(Beginning of Given information)
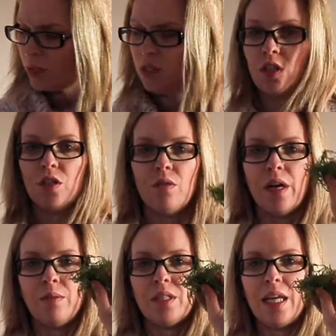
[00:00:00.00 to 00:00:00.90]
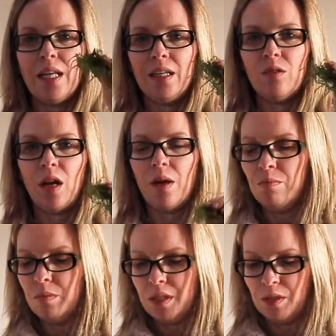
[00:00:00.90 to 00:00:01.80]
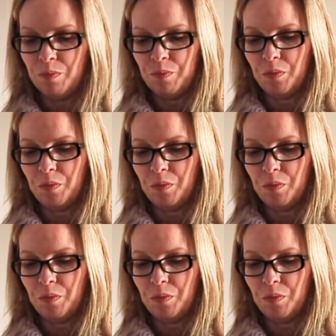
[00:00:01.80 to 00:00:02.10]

To do that, I'm just getting little clumps,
(End of Given information)
Activity: The job is to return the listing above exactly, minus its pictures.

Solution:
[00:00:00.00 to 00:00:00.90]
[00:00:00.90 to 00:00:01.80]
[00:00:01.80 to 00:00:02.10]

To do that, I'm just getting little clumps,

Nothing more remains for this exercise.